In December 2019, the Government announced its intention to introduce a Renters’ Reform Bill (“the Bill”) which aims to protect tenants in the residential rental market whilst still ensuring that the rights of the landlords are upheld to prevent a shortage of rented homes. One of the key aspects of this is the removal of section 21 of the Housing Act 1988.
The removal of the so called “no fault” evictions under section 21 would prevent landlords from terminating a fixed-term assured shorthold tenancy on or after the end of the term on two months’ notice without a reason, such as wanting to live there themselves or needing to sell it. It is expected that new grounds would be added to Schedule 2 of the Housing Act 1988 to accommodate this, allowing landlords to serve a section 8 notice in those circumstances instead.

The Government wants to ensure that everyone renting in the private section feels secure in their home. However, this proposed reform does not come without its issues, and this Bill has been met with heavy criticism from organisations representing the interests of landlords. Following its implementation, landlords would likely have to rely on section 8 of the Act in order to gain possession of their property.
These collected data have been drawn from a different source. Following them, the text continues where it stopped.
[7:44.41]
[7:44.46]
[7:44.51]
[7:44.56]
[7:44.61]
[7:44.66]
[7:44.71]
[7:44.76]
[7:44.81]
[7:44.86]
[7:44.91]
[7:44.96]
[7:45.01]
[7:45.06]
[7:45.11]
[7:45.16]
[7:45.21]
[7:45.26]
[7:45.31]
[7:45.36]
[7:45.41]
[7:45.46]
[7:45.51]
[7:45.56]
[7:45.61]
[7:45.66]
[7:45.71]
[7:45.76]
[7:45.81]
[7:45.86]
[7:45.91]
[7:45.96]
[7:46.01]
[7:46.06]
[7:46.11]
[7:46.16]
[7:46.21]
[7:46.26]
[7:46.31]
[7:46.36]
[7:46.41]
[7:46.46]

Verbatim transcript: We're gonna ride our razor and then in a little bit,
Although this provides an alternative to the “no fault” evictions, it is not known how a landlord could adequately prove to a court their genuine intention to (for example) sell a property, and how it would stop rogue landlords placing a property on the market simply to evict tenants.
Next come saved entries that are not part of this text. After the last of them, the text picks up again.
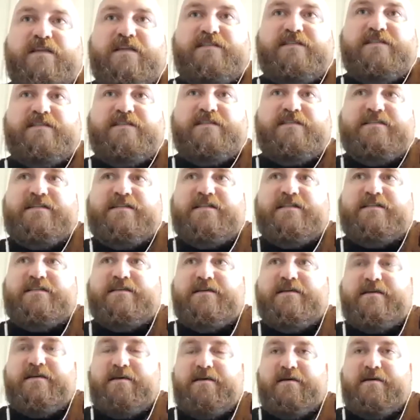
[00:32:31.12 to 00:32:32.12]
that
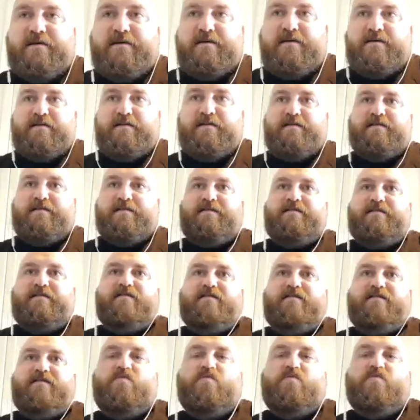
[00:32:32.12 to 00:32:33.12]
the
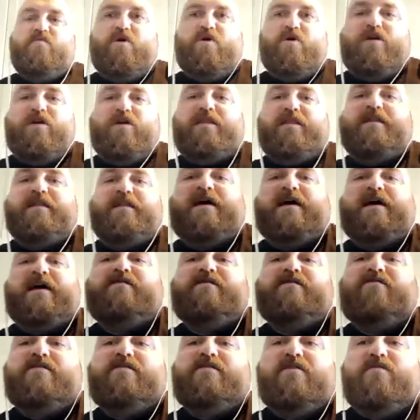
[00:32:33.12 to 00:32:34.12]
world and your
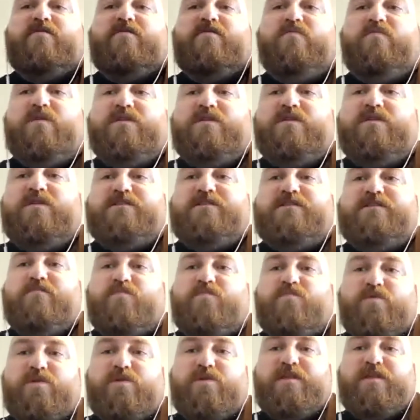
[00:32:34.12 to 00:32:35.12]
loved ones
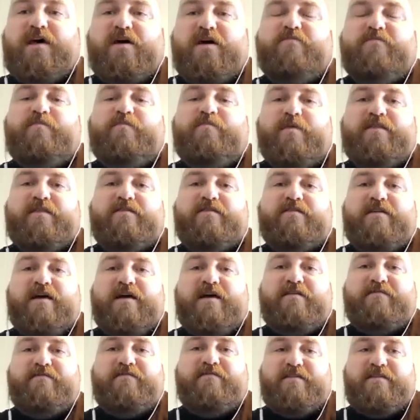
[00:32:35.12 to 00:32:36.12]
would have better
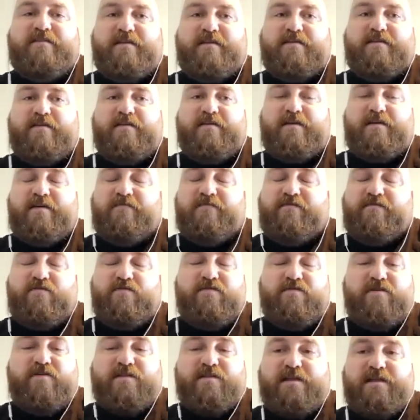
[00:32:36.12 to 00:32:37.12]
lives if you're
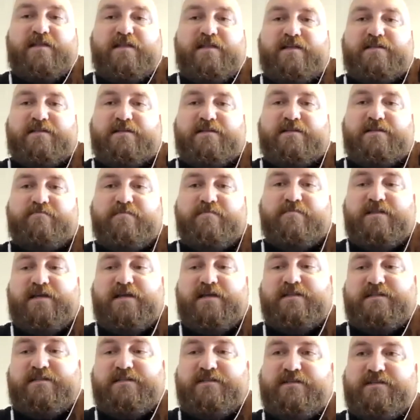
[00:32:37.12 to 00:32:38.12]
not in it. But
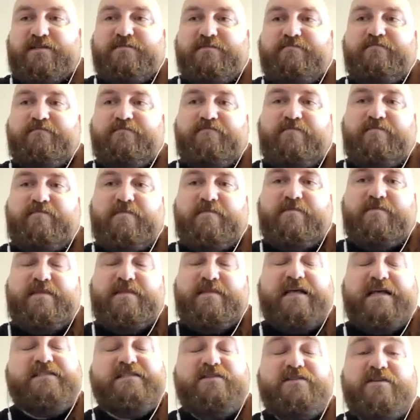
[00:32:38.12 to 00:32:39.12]
that's
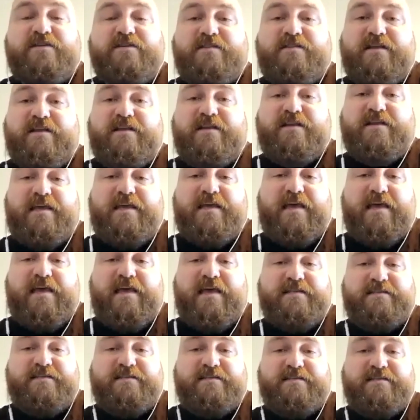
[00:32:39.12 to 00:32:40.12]
not the
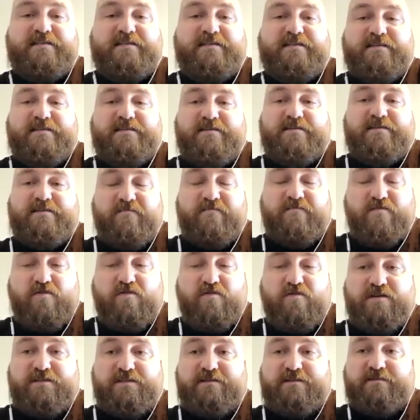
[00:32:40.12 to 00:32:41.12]
case, of
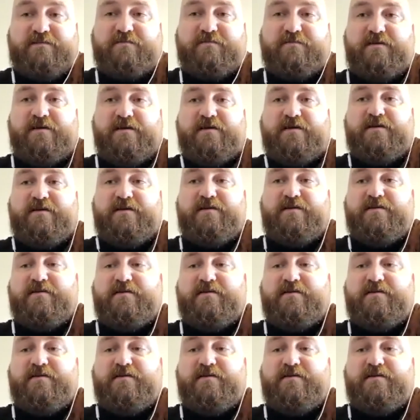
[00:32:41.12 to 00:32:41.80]
course. But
Additional changes such as introducing a Housing Court and ensuring all grounds for possession are made mandatory are necessary to mitigate the impacts of the proposal.
The Government’s decision to abolish section 21 of the Housing Act comes two years after new rules were introduced in Scotland to ban no-fault evictions. It will be interesting to see if the new eviction rules in England and Wales will be as effective as those in Scotland, as it is argued that the Scottish government had already put more preparation in place than the English government.
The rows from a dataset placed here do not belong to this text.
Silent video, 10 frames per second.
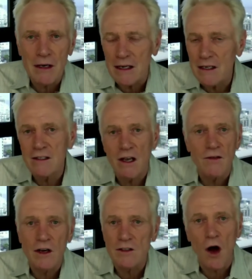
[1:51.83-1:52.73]
is
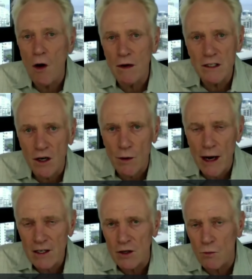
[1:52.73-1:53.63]
there's always a
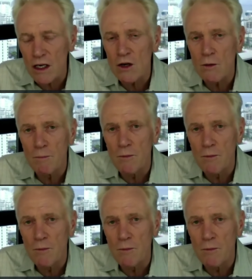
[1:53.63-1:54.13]
correction when you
Although not without landlords’ initial fears, following the change in the law, the rights of landlords in Scotland have been strengthened. Prior to the ban of non-fault evictions, the tenant must have been in at least three months in arrears before they could be served with a Notice to Quit, whereas now the notice period depends on the ground of eviction which were expanded to also include the landlords’ plans to sell or move into the property themselves.
Calls to introduce a Housing Court were also satisfied with the introduction of the first- tier Tribunal’s Housing and Property Chambers, where neither party needs representation. This aims to answer the demands for better access to justice for private landlords and an increase in transparency and consistency in the decision-making process.
The example of Scotland has shown that landlords can adapt well to the changes in the law. It will be interesting to see how effectively the Government will respond to the criticism.
The next steps remain uncertain as the Government will need to re-balance the system to ensure that the rights of tenants, as well as those of landlords, are protected. If such balance is not found, tenants could potentially be the most negatively affected by the removal of section 21, with there being a reduction in rental properties or increased rent charges.